Caroline Miller, daughter of Elias and Levy Pafford, was born in Waycross, Georgia, on August 26, 1903. Attracted to drama as a child, she appeared in amateur schoolhouse productions. Anticipating a career on the stage, her family was surprised by her success as an author.

The summer she graduated from high school, Caroline Pafford married her English teacher, William Miller, with whom she had three sons. In 1928, the Millers moved to Baxley, Georgia, where William accepted a position as superintendent of schools. The couple divorced in 1936. In 1937, Miller wed florist Clyde Ray, an enduring union which produced two children.

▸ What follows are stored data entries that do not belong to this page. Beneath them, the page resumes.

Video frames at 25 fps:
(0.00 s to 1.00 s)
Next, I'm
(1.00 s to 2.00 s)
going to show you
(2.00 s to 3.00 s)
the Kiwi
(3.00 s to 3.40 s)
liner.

During the Great Depression, while other neighborhood housewives sold eggs to see their families through difficult times, Miller sold short stories. The income she gained from magazine publications, though modest, added to her husband’s salary. Her novel, Lamb in His Bosom (1933), an extension of a short story, was a critical and popular success. Though a second novel, Lebanon, would follow in 1944, Miller wrote little and faded from readership in subsequent decades. She died an obscure author in 1992.

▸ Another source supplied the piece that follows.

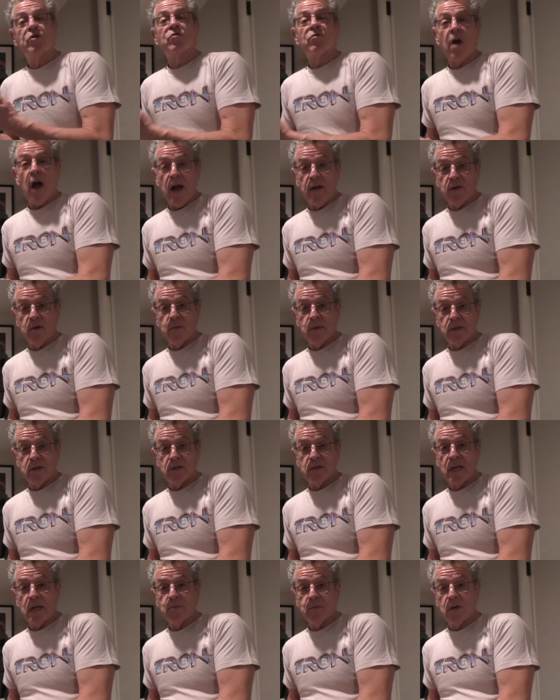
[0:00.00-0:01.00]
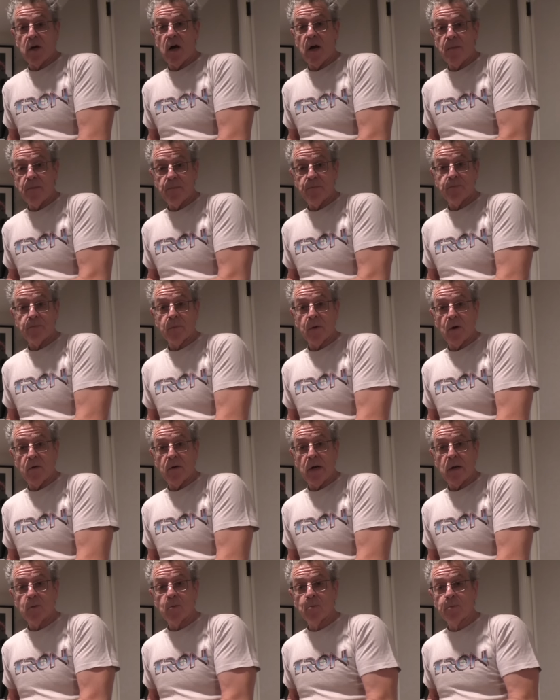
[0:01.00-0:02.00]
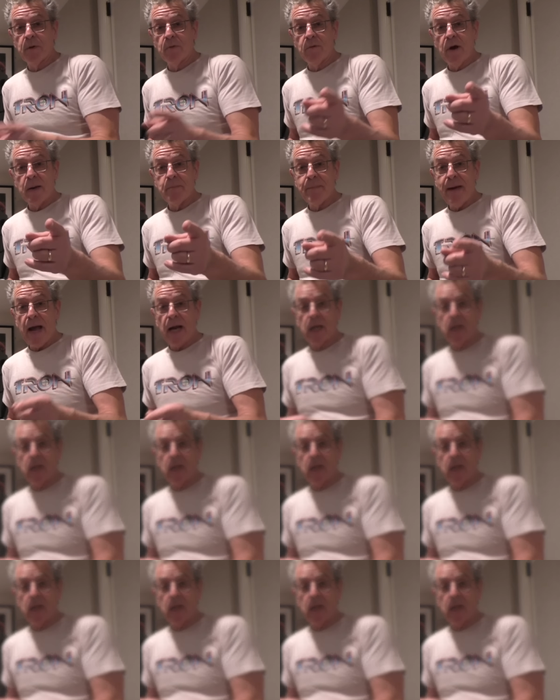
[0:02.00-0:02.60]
dry them at the same time. All right, be right back.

The years between the two World Wars witnessed a renaissance in Southern literature, to which Miller contributed. Lamb in His Bosom and Lebanon both impart historically accurate depictions of antebellum Georgia, its landscape, people, and customs. Miller drew upon her ancestors’ accounts of austerity in the Georgian swamps to recreate a testimony to their endurance. Records of lived experiences, primarily courtships, marriages, births, and deaths, punctuate the generational Lamb in His Bosom. Critics appreciated Miller’s use of regional dialect and refreshing presentation of white characters who were no longer the stereotypical wealthy landowners or cracker trash. However, the critics also noted structural weaknesses in her story line. The heroine, Cean Carver Smith O’Connor, narrates her experiences as pioneer daughter, wife, and mother, taking readers on a journey from childhood through two marriages to old age. Lebanon continued the traditions of Miller’s first novel, but blended history with romance. This second novel features a young woman in the Georgian backwoods who charms, but cannot claim, a visiting city man. The social and cultural disparity of their backgrounds cannot be breached. With a substitute groom she enters an unhappy union, succeeded by a second and more content marriage, perhaps echoing Miller’s own life story.

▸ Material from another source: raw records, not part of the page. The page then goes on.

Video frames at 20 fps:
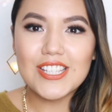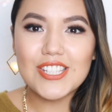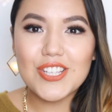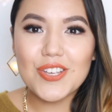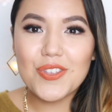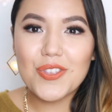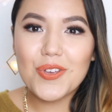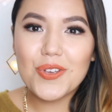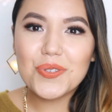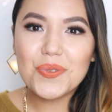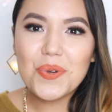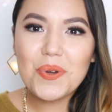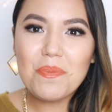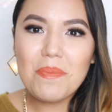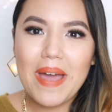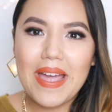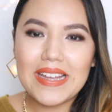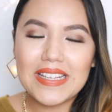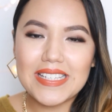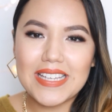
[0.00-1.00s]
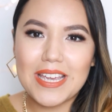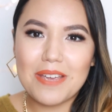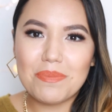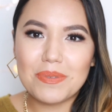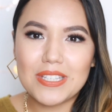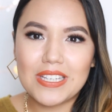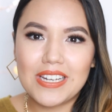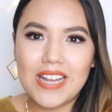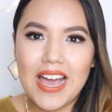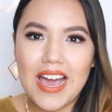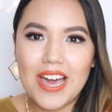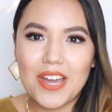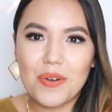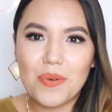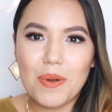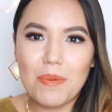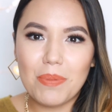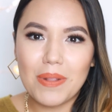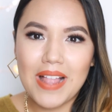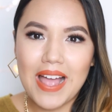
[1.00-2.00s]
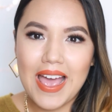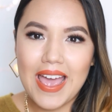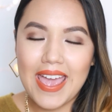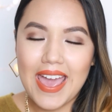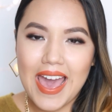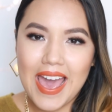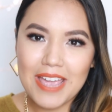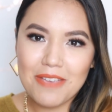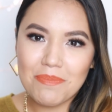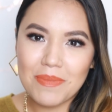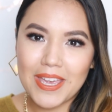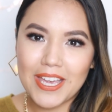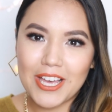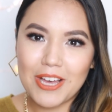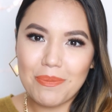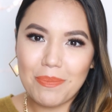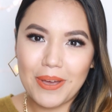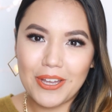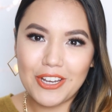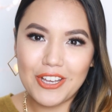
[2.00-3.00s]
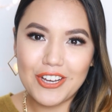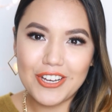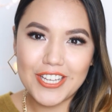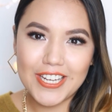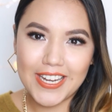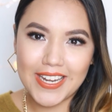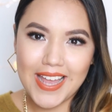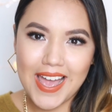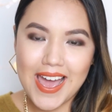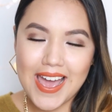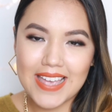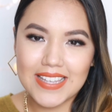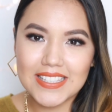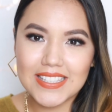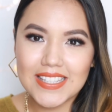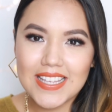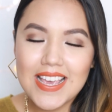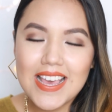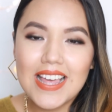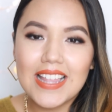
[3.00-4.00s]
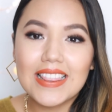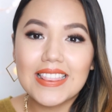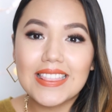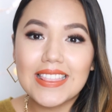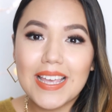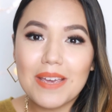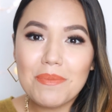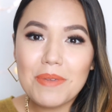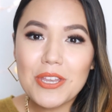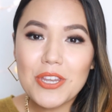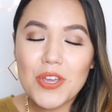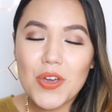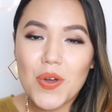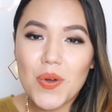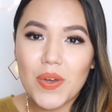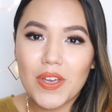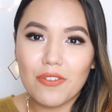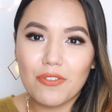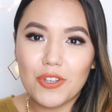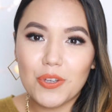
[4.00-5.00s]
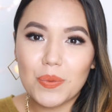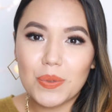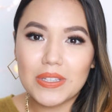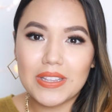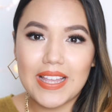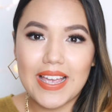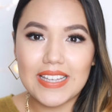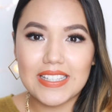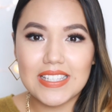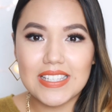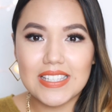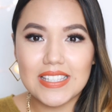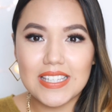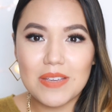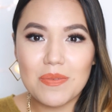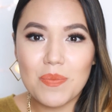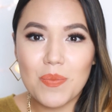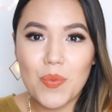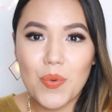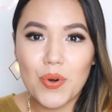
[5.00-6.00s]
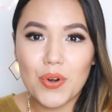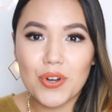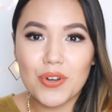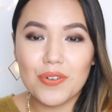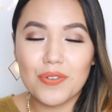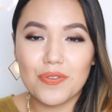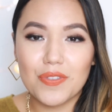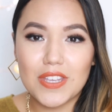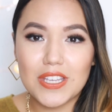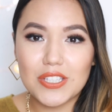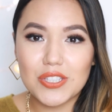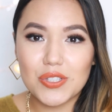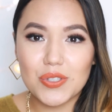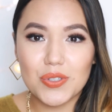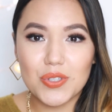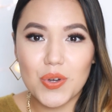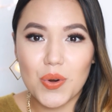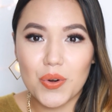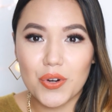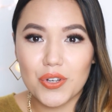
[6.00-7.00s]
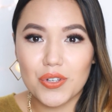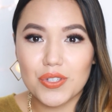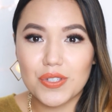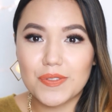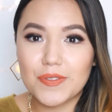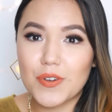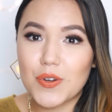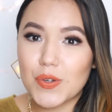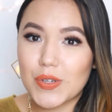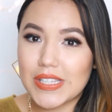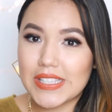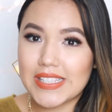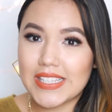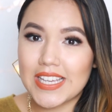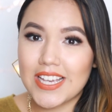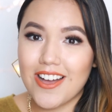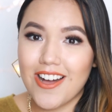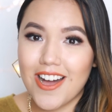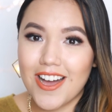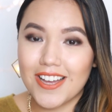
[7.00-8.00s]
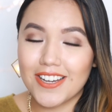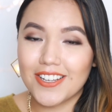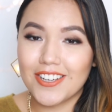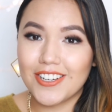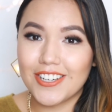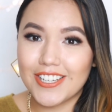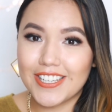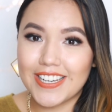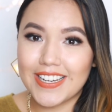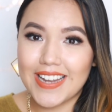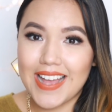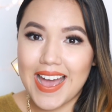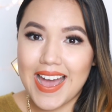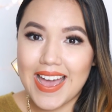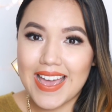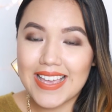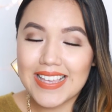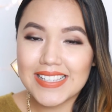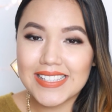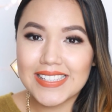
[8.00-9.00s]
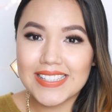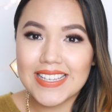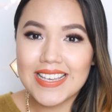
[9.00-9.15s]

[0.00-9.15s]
So those were my tips on how to apply eye makeup on hooded eyes. Let me know if you would like to see more of these tutorials focusing on hooded eyes.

In 1934, Lamb in His Bosom was awarded both the Pulitzer Prize and the French Prix Femina Americaine. News of this double success captured the attention of a New York agent who headed south to locate other regional talent. In this manner was Georgian Margaret Mitchell discovered. Mitchell’s Gone with the Wind, also a Pulitzer winner, remains an icon of American letters, while Miller’s contribution has faded.

A member of the Southern literary renaissance, Miller is noted for her historical realism, a style in vogue in the 1920’s and 1930’s and popularized by writers who reveal universal truths through regional narratives. Partly because her body of work is limited to two novels and a number of short stories, and partly because regional realism is no longer fashionable, Miller, despite her Pulitzer Prize, ranks only as a minor writer in the American canon.